Friends had told me of the first three months of having a baby, a time dubbed “the fourth trimester.” I was mentally prepared for an inconsolable, clingy baby that would rob me of my sleep. I willingly accepted this as an unchangeable reality. However, after that 12 week mark, I had read that babies become significantly easier. I could finally have my sleep back! A full night’s, restful slumber! I spent those first twelve weeks looking forward to that 3 month mark. In my mind, once my baby hit 12 weeks, sleep would gradually improve…along with my sense of well-being.
Now at 15 weeks, I’ve learned of something called “the four month sleep regression.” Sleep does not necessarily consistently improve throughout the first year of having a baby. There can often be periods of setbacks, of babies reverting back to hourly wakings through the night, to inconsolable crying. Even worse, this is a period where some babies learn to form sleep associations, a problem when babies only fall asleep when certain conditions are met such as rocking, feeding, or sucking a pacifier. Because newborns are transitioning from a more sleepy state to having more adult sleep cycles, they will wake themselves at night and struggle to fall back asleep.

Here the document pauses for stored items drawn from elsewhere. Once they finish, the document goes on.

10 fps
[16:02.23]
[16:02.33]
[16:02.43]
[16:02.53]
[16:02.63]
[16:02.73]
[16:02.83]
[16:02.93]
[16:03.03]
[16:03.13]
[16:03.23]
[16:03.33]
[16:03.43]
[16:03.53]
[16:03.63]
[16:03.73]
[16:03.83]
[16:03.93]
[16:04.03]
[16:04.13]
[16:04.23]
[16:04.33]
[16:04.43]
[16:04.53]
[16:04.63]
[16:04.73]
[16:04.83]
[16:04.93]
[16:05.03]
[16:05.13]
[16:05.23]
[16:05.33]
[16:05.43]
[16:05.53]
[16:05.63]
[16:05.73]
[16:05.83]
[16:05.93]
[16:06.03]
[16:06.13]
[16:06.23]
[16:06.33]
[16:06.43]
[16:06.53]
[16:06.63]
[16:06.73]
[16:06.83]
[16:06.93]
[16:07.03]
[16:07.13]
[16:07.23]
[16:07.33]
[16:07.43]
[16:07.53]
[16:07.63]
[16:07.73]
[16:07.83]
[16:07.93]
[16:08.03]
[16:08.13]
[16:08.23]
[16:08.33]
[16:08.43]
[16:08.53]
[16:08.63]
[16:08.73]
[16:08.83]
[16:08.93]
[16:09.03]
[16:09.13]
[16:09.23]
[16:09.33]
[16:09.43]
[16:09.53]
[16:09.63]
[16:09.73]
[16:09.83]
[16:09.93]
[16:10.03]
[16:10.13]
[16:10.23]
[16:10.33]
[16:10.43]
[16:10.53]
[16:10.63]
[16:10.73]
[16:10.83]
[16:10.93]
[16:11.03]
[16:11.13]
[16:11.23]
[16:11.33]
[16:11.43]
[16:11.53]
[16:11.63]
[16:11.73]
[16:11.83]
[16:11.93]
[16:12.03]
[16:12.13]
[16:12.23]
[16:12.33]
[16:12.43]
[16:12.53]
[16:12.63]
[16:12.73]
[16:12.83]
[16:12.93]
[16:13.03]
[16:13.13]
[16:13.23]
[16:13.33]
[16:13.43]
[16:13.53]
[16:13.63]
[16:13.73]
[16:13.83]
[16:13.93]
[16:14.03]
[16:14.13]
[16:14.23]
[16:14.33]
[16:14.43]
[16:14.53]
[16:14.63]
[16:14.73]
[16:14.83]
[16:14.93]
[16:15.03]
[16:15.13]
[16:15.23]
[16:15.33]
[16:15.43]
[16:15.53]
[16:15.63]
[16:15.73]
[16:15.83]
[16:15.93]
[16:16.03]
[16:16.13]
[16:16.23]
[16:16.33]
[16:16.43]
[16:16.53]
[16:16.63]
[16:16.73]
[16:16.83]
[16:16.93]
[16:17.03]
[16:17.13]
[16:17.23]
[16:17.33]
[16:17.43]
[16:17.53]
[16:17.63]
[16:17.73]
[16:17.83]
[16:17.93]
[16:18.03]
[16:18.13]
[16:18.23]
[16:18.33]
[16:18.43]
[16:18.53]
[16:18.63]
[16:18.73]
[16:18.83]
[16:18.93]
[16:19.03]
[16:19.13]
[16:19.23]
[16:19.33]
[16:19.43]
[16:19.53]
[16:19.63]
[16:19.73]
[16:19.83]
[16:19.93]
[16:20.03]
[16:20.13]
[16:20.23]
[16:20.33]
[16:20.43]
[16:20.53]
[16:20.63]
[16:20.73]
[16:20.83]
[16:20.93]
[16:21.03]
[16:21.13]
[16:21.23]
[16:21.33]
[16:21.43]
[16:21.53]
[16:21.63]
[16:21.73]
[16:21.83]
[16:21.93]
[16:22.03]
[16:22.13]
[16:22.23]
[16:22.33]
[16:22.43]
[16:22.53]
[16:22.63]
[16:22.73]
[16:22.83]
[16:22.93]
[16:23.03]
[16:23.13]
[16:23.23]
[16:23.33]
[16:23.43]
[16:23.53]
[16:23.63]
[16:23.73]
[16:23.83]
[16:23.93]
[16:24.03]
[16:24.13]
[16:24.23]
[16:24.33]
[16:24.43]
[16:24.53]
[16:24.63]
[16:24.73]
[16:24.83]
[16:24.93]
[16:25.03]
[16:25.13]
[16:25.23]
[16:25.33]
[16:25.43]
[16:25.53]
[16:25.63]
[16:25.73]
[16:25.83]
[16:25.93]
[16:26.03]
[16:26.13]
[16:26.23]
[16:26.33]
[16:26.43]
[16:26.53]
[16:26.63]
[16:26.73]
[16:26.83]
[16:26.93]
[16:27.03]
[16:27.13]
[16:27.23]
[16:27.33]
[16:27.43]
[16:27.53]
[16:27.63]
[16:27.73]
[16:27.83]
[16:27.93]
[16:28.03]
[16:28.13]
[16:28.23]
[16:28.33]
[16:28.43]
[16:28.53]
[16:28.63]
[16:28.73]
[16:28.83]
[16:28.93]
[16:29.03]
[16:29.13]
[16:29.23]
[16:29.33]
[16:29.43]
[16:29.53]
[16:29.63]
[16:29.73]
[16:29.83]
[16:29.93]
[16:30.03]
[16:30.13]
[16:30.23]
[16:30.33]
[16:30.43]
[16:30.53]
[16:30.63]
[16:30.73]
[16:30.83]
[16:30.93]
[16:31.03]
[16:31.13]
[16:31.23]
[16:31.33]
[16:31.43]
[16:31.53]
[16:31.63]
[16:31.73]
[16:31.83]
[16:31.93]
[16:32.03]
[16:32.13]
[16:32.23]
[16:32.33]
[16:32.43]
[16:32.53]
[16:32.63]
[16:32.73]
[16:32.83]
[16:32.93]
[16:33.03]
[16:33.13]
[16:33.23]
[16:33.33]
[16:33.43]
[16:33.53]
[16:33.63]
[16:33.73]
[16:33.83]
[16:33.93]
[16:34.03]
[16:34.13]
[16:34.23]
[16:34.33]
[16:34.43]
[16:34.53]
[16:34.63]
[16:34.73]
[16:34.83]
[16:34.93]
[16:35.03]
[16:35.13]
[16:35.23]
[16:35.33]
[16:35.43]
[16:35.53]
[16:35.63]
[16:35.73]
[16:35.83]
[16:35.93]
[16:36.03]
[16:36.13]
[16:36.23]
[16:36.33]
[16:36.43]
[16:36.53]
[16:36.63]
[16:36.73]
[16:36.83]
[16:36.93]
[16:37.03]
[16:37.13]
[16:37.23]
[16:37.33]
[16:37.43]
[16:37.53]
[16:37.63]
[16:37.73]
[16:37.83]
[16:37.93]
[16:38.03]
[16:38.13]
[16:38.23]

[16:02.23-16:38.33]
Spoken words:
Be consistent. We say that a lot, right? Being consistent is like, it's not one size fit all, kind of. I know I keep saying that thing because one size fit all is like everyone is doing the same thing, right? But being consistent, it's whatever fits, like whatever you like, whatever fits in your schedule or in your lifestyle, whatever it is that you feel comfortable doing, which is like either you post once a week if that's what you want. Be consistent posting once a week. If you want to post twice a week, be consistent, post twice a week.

One of the most surprising facts I discovered about baby sleep since I became a parent is that you have to practically train your baby to sleep. Every baby is different. Some take sleeping on their own well with little assistance while others require nearly constant sleep interventions. My own baby seems to be chaotically in between. I keep asking myself: Has he hit the infamous sleep regression? Is this the night where he’ll wake up every hour, screaming and inconsolable? He sleeps through the night with one to three awakenings. It’s never consistent. What does seem to be constant is the struggle to fall asleep the first time in the night, often taking two hours to completely transition from awake to fully asleep.
This idea leads me to the illusive perfect sleep routine–bath, book, bottle, bed. The four B’s. First we do a warm, relaxing bath infused with lavender baby shampoo (to promote sleep, of course!). My baby smiles and appears to enjoy the bath so much that I wonder if its not relaxing but stimulating–I certainly hope not but at this point I can’t tell. We then attempt to read a book–sometimes he cries so I cut it short. I then try to stuff him with as much milk as I can, hoping that he won’t wake soon after. And then the attempt at laying him down to sleep. I’ve read that you’re supposed to lay them down “sleepy but awake,” whatever that fully means. It’s nearly impossible to hit that sweet spot. My baby then proceeds to fuss for a while–sometimes up to two hours–before finally conking out.
So that is where I am personally at with my baby and I’s sleep journey. A two hour battle to fall asleep with an unreliable bedtime routine. I hope it gets better.